- [Brief] Return every line from the records below that has the word "video".

Stored entries:
..........
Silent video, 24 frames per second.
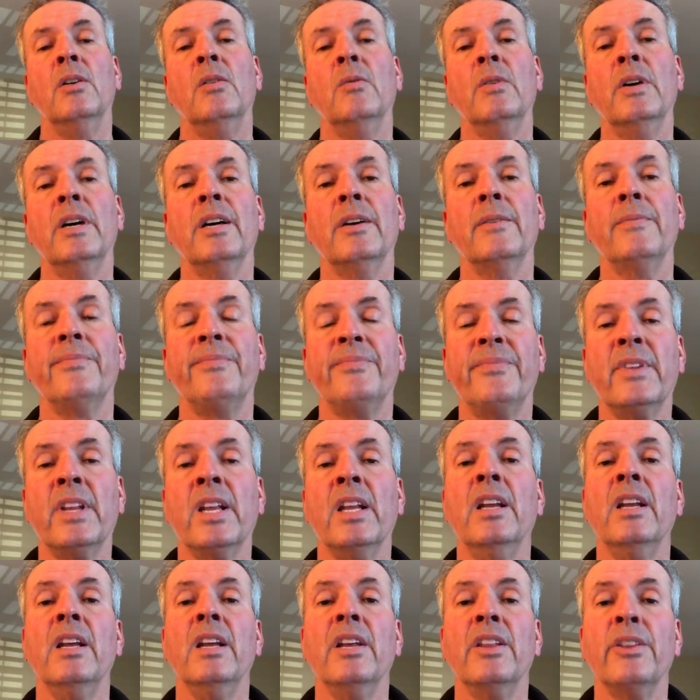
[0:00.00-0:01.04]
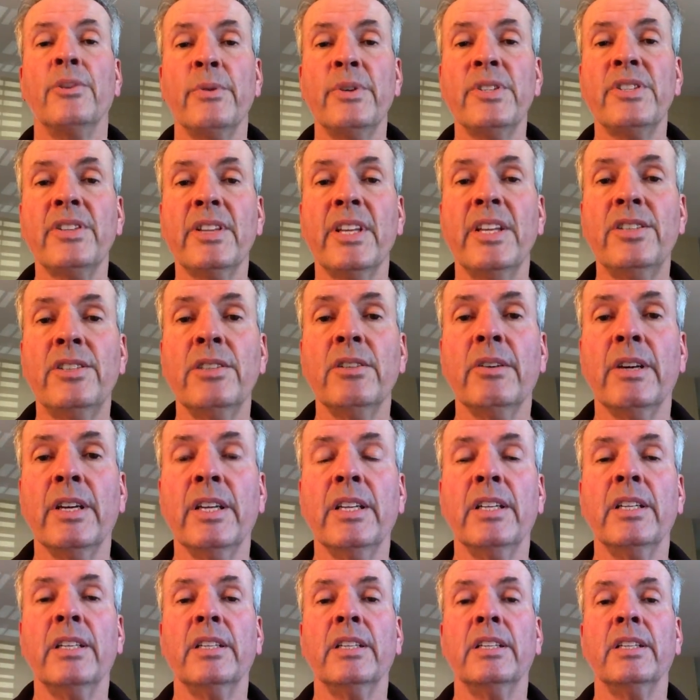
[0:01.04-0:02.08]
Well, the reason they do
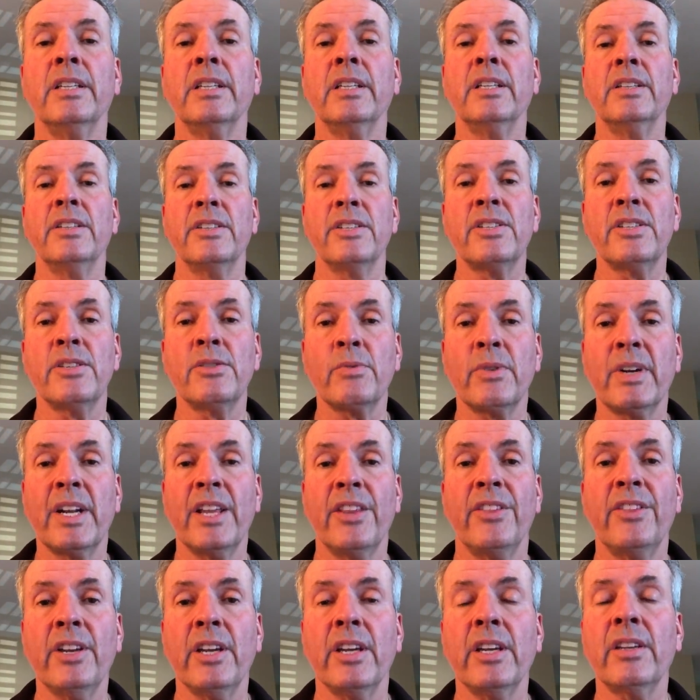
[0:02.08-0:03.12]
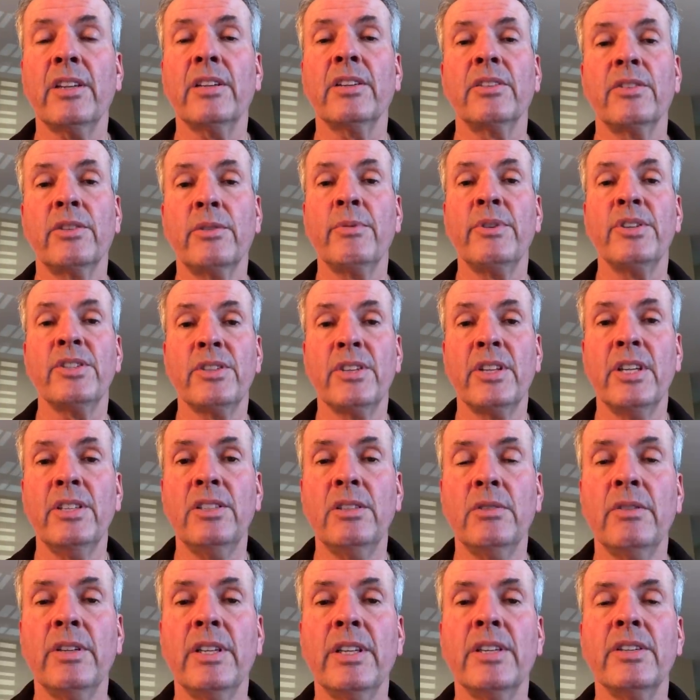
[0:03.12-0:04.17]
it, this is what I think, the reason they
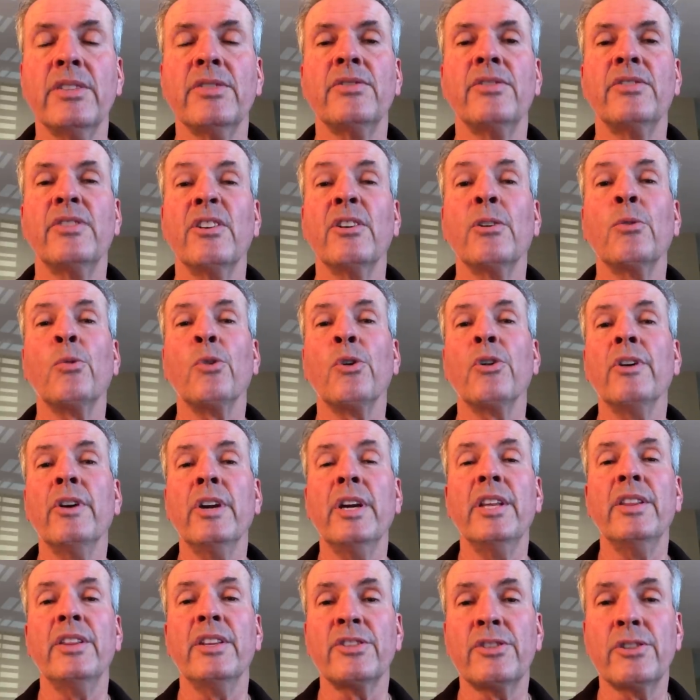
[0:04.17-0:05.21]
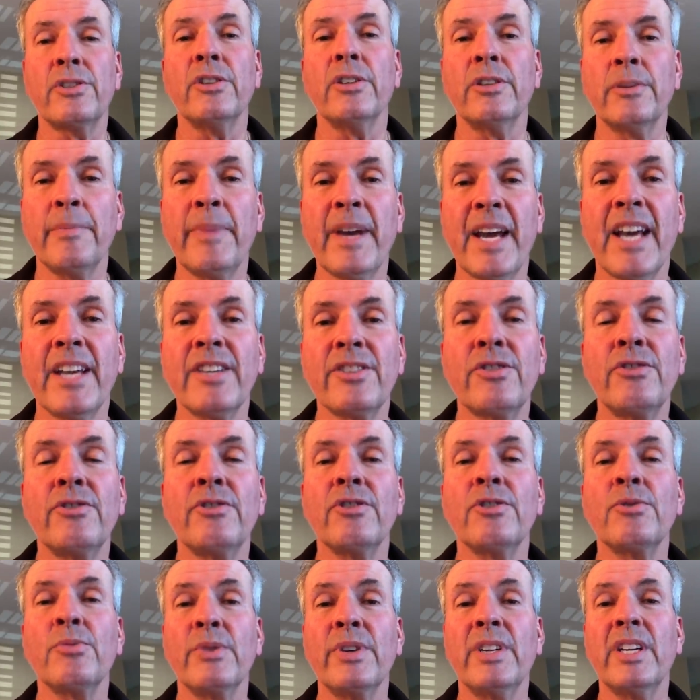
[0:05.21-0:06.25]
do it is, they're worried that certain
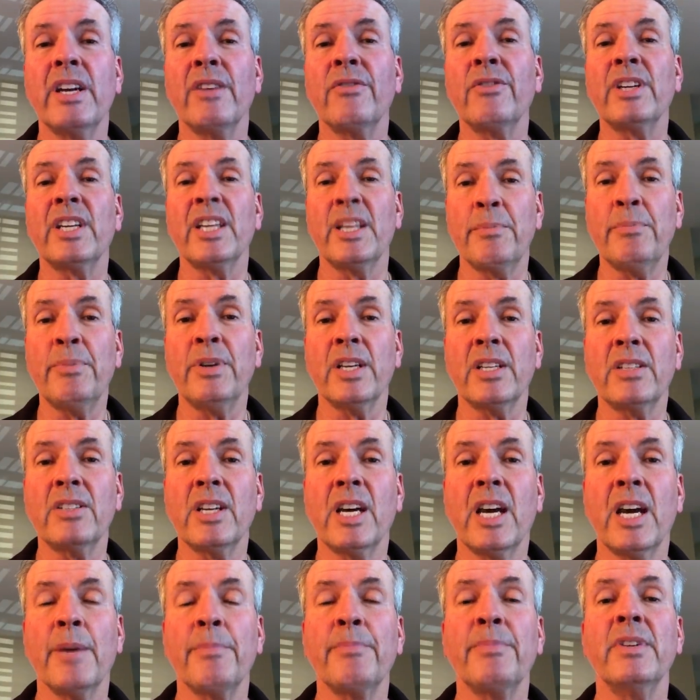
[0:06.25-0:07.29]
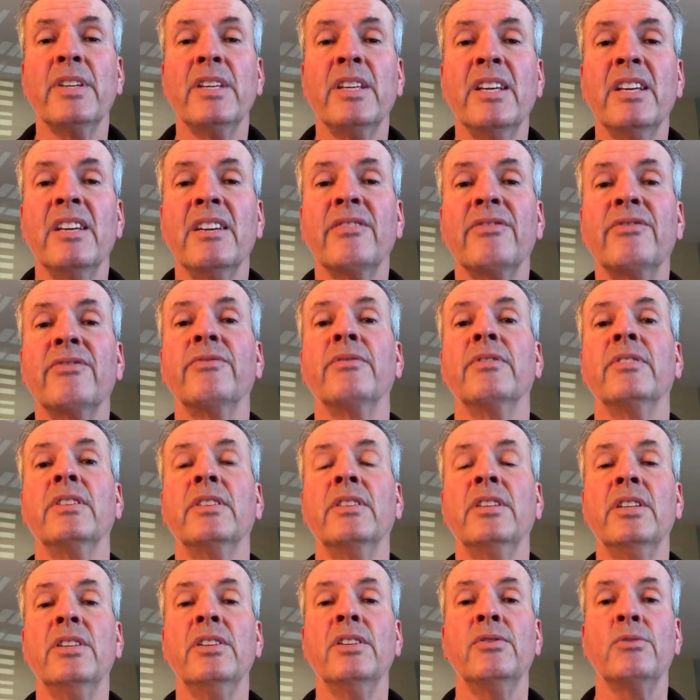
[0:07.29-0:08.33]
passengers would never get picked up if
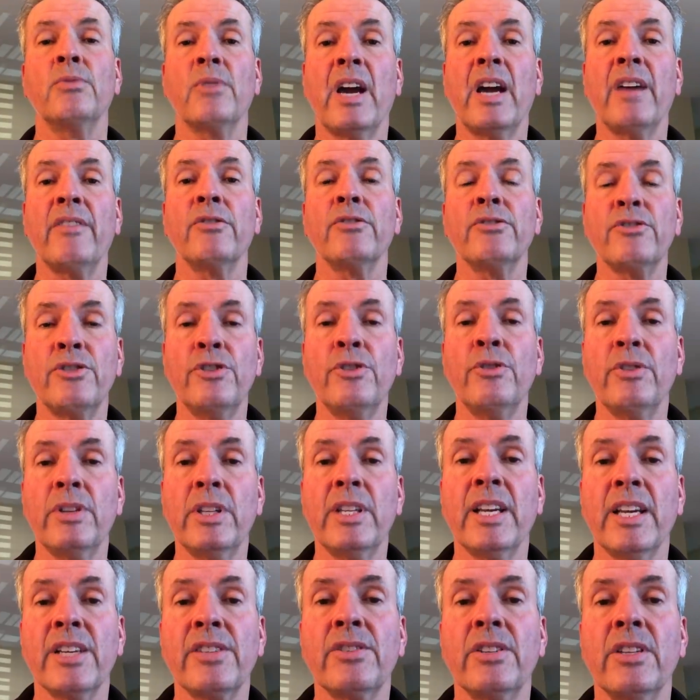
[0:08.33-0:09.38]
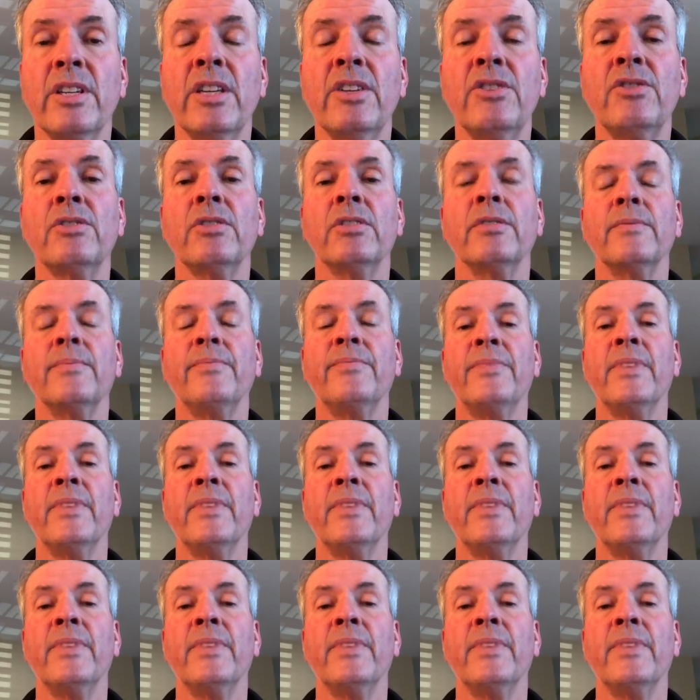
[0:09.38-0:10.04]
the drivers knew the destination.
..........
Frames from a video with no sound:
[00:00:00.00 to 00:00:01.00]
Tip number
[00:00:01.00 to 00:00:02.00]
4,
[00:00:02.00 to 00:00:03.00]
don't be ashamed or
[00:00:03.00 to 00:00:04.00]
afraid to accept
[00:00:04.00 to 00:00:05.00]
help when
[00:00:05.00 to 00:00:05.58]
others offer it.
..........
- [Output for this exercise]
Silent video, 24 frames per second.
Frames from a video with no sound:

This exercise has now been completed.